Are crash-avoidance detectors less accurate with people of color?
Are automated crash-avoidance systems, critical to self-driven vehicles, worse at detecting people with darker skin?
Research at Georgia Tech University suggests the answer is yes, and now U.S. Rep. Bobby Rush, D-Ill., says he’s making progress with a bill to mandate a federal study of whether systems indeed are a particular threat to people of color.
Under Rush’s bill, the U.S. Department of Transportation would be directed to evaluate how accurately crash-avoidance systems detect pedestrians, bikers and others with darker skin compared to those with lighter skin. The measure may be added to a larger infrastructure package that’s up for a vote in the full House this week.

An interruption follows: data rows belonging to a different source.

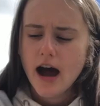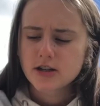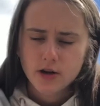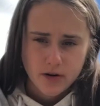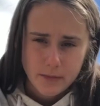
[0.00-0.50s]
I
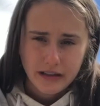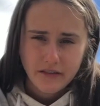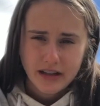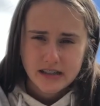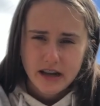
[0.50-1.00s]
don't want to be
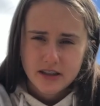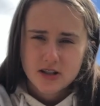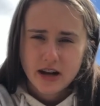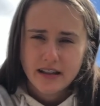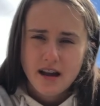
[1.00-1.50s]
living in South
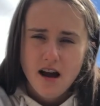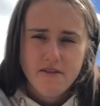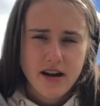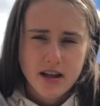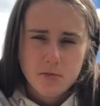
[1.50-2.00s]
Australia. I
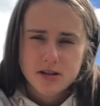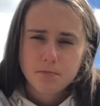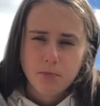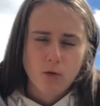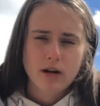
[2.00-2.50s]
find it the most
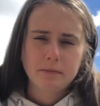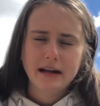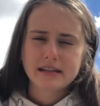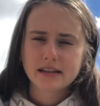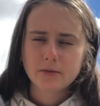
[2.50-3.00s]
boring
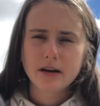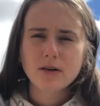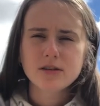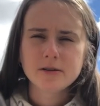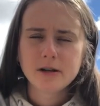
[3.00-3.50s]
place in the
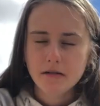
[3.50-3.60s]
world.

“I have long supported the development of autonomous and semi-autonomous vehicles,” Rush said in a statement. “But we have to be absolutely certain on a federal level that these vehicles are equipped to protect all Americans equally” as more and more self-driven vehicles hit the road.

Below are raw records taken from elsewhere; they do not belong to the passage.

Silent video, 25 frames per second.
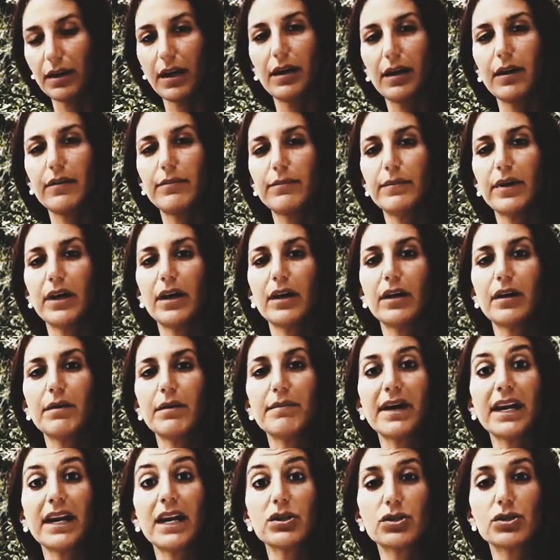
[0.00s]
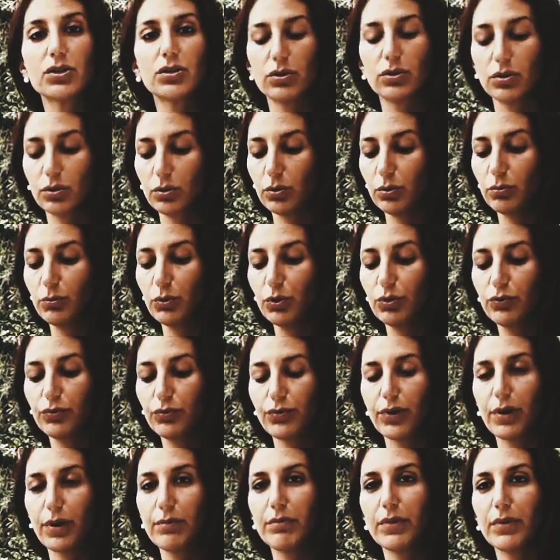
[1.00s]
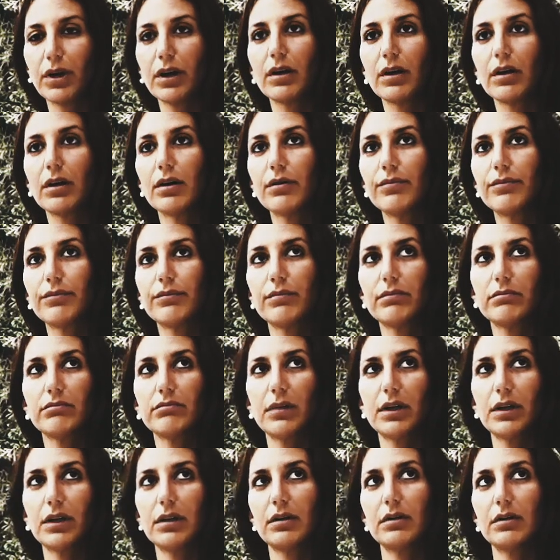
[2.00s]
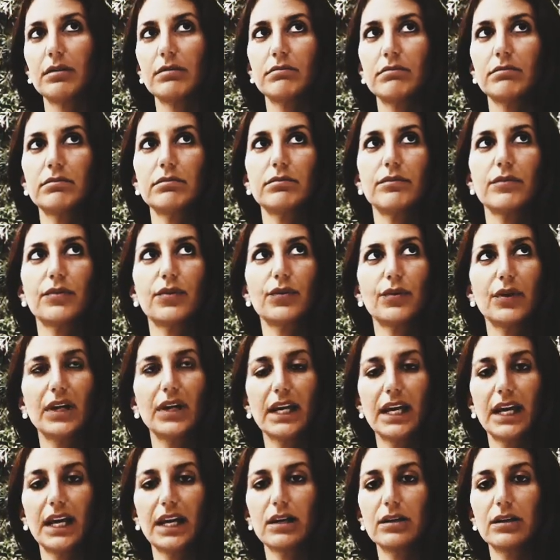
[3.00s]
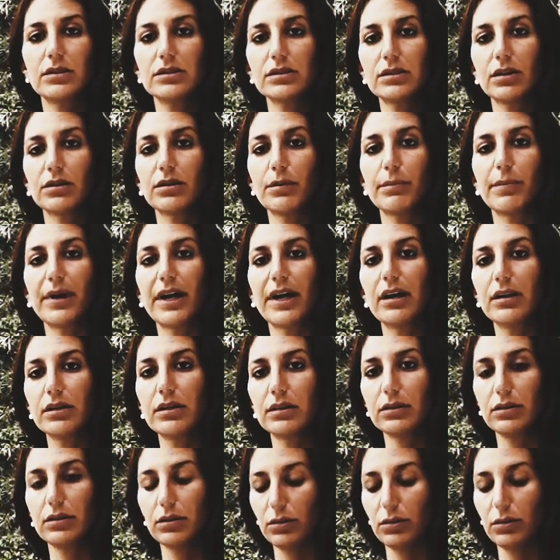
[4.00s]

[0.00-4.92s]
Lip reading: I've managed to move from 3 kilos on the belt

“The Crash Avoidance System Evaluation Act will bolster our understanding of how life-saving, crash-avoidance technologies can be better implemented,” said Indiana GOP U.S. Rep. Larry Bucshon, who is co-sponsoring the bill.

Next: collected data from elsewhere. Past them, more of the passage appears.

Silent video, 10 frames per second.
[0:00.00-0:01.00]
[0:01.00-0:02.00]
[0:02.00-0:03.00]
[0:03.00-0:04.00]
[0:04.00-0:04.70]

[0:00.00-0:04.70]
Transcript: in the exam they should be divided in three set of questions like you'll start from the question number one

The Georgia Tech study concluded that standard technologies “appear to exhibit higher precision” in detecting people with lighter skin shades. “We hope this study provides compelling evidence of the real problem that may arise if this source of capture bias is not considered before deploying these sort of recognition models,” the report said.
Rush said his bill is backed by groups including the Center for Auto Safety, the National Safety Council and the League of American Bicyclists.